COACH Meets QUORUM: A Framework and Pipeline for Aligning User, Expert, and Developer Perspectives in LLM-Generated Health Counselling
Proceedings of the Third Workshop on Patient-Oriented Language Processing (CL4Health) @ LREC 2026
Abstract
Systems that collect data on sleep, mood, and activities can provide valuable lifestyle counselling to populations affected by chronic disease and its consequences. Such systems are, however, challenging to develop; in addition to reliably extracting patterns from user-specific data, systems should contextualise these patterns with validated medical knowledge to ensure the quality of counselling and generate counselling that is relevant to a real user. We present QUORUM, an evaluation framework that unifies these developer-, expert-, and user-centric perspectives, and show with a real case study that it meaningfully tracks convergence and divergence in stakeholder perspectives. We also present COACH, a Large Language Model-driven pipeline to generate personalised lifestyle counselling for our Healthy Chronos use case, a diary app for cancer patients and survivors.
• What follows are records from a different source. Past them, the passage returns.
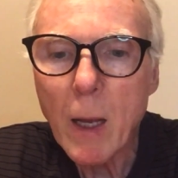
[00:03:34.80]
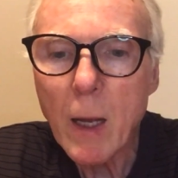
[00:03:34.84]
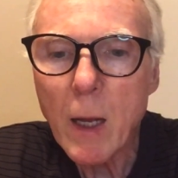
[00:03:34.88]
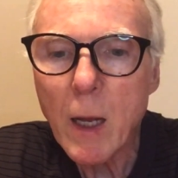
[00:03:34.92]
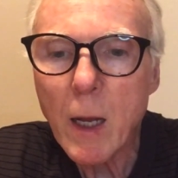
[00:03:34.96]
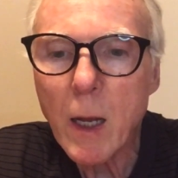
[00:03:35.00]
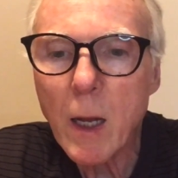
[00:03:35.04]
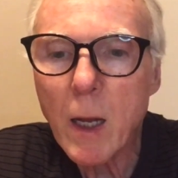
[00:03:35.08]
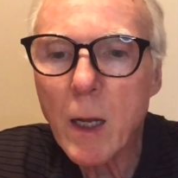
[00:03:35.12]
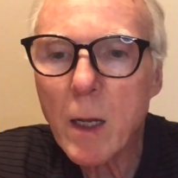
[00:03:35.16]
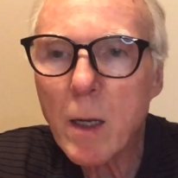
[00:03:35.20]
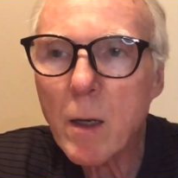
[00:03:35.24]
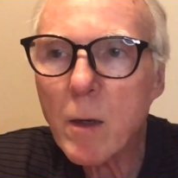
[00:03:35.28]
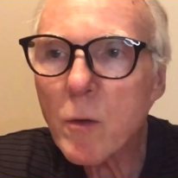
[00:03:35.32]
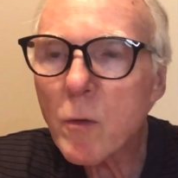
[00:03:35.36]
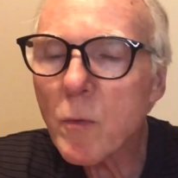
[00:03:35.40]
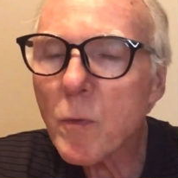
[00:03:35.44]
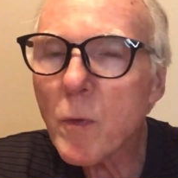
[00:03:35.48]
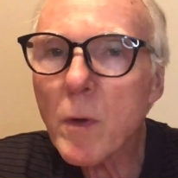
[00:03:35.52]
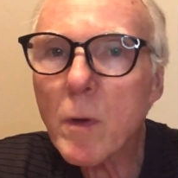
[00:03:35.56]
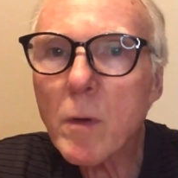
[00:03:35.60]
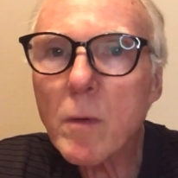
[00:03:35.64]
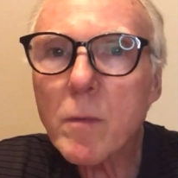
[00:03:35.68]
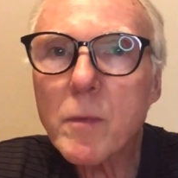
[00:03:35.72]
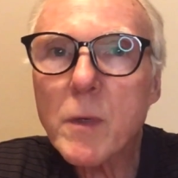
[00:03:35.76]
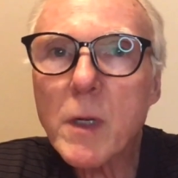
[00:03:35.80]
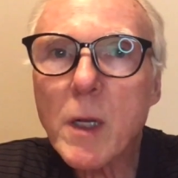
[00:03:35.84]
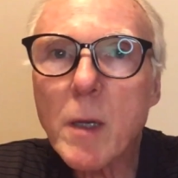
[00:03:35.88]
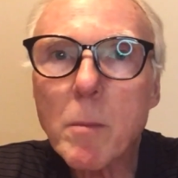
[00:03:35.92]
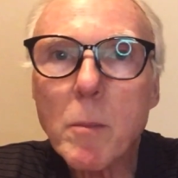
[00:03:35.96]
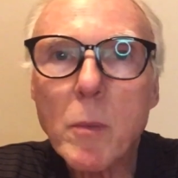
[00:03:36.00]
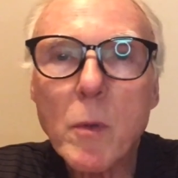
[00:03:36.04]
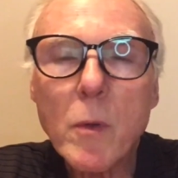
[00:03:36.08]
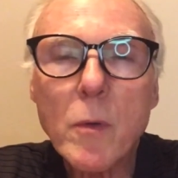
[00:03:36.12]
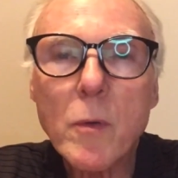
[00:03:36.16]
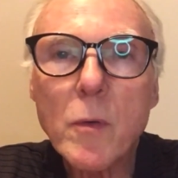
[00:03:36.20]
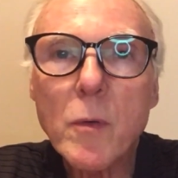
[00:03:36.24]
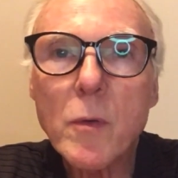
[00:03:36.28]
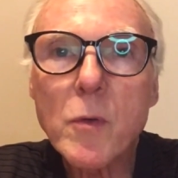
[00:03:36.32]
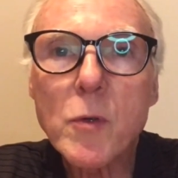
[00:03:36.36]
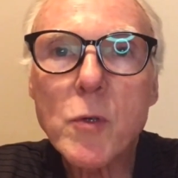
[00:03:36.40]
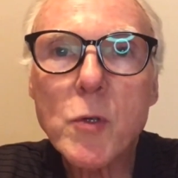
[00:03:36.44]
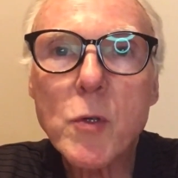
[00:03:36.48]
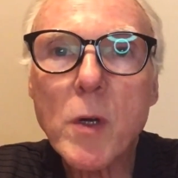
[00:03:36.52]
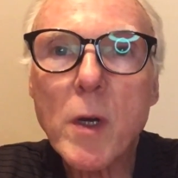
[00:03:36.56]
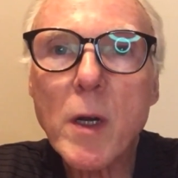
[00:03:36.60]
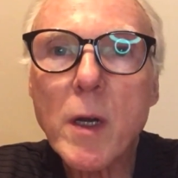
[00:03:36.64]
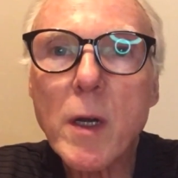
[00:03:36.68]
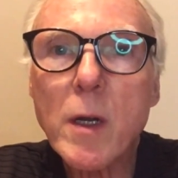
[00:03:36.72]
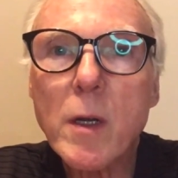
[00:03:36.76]
And it's full of temples and
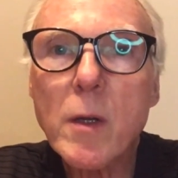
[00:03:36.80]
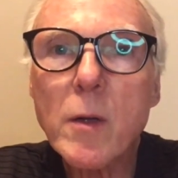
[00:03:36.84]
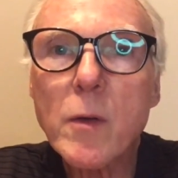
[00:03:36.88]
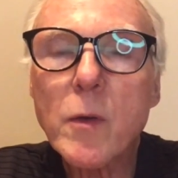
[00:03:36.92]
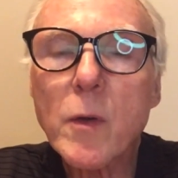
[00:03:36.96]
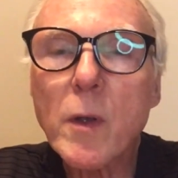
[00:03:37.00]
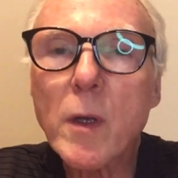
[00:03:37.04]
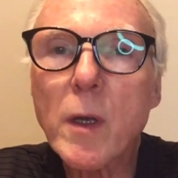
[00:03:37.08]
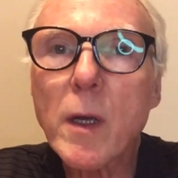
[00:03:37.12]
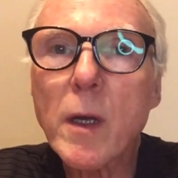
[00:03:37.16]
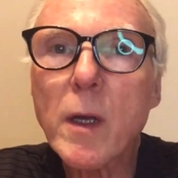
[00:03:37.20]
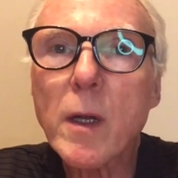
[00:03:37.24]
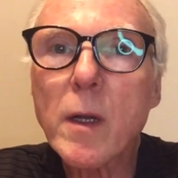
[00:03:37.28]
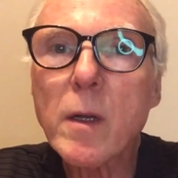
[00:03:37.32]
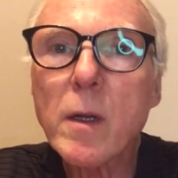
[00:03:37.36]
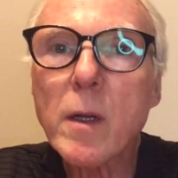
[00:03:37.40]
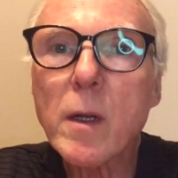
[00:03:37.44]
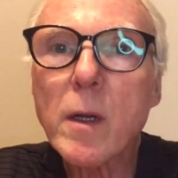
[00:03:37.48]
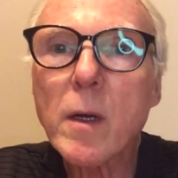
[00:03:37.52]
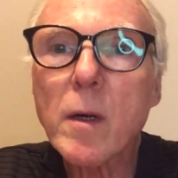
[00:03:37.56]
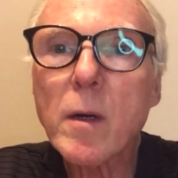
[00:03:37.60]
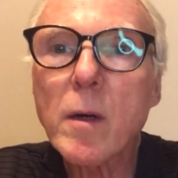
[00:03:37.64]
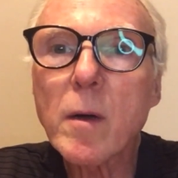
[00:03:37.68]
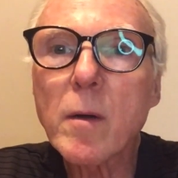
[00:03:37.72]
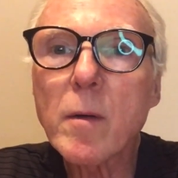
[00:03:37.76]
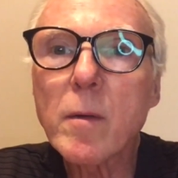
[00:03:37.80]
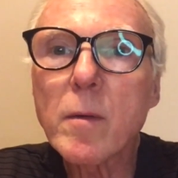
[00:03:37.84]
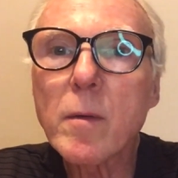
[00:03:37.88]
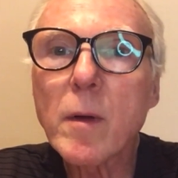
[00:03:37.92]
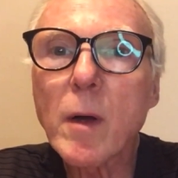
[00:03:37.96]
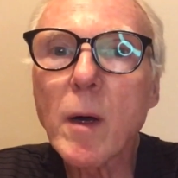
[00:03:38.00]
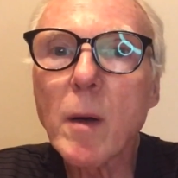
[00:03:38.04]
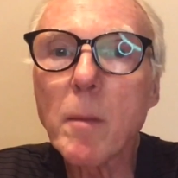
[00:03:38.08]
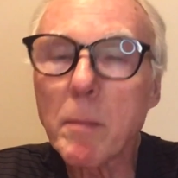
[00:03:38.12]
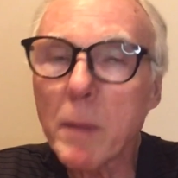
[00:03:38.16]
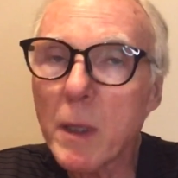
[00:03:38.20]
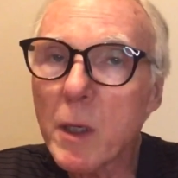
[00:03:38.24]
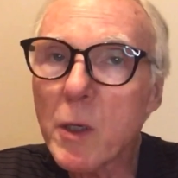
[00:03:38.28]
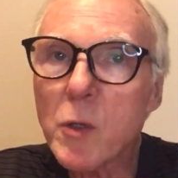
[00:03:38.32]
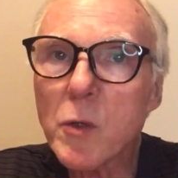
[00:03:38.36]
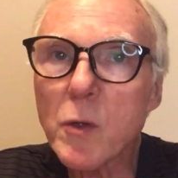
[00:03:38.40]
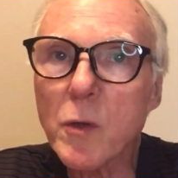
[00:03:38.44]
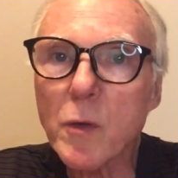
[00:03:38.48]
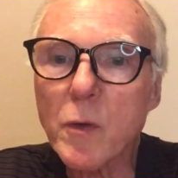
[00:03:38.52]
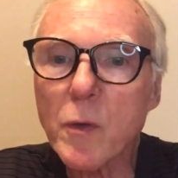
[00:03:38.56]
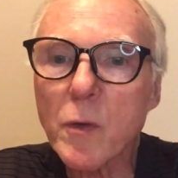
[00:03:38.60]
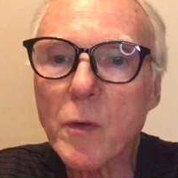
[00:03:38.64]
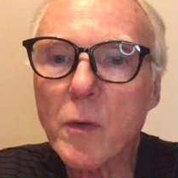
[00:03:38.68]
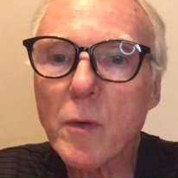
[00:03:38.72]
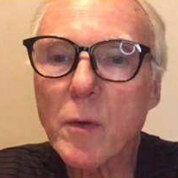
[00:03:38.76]
shrines and
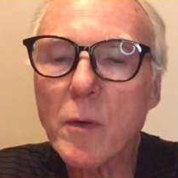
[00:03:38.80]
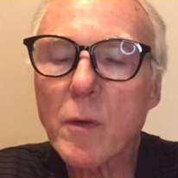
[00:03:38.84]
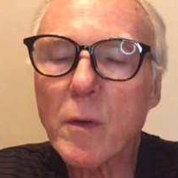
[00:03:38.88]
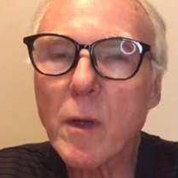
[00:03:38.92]
beaches.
Applying our framework indicates that, overall, users, medical experts, and developers converge on the view that the generated counselling is relevant, of good quality, and reliable. However, stakeholders also diverge on the tone of the counselling, sensitivity to errors in pattern-extraction, and potential hallucinations. These findings highlight the importance of multi-stakeholder evaluation for consumer health language technologies and illustrate how a unified evaluation framework can support trustworthy, patient-centered NLP systems in real-world settings.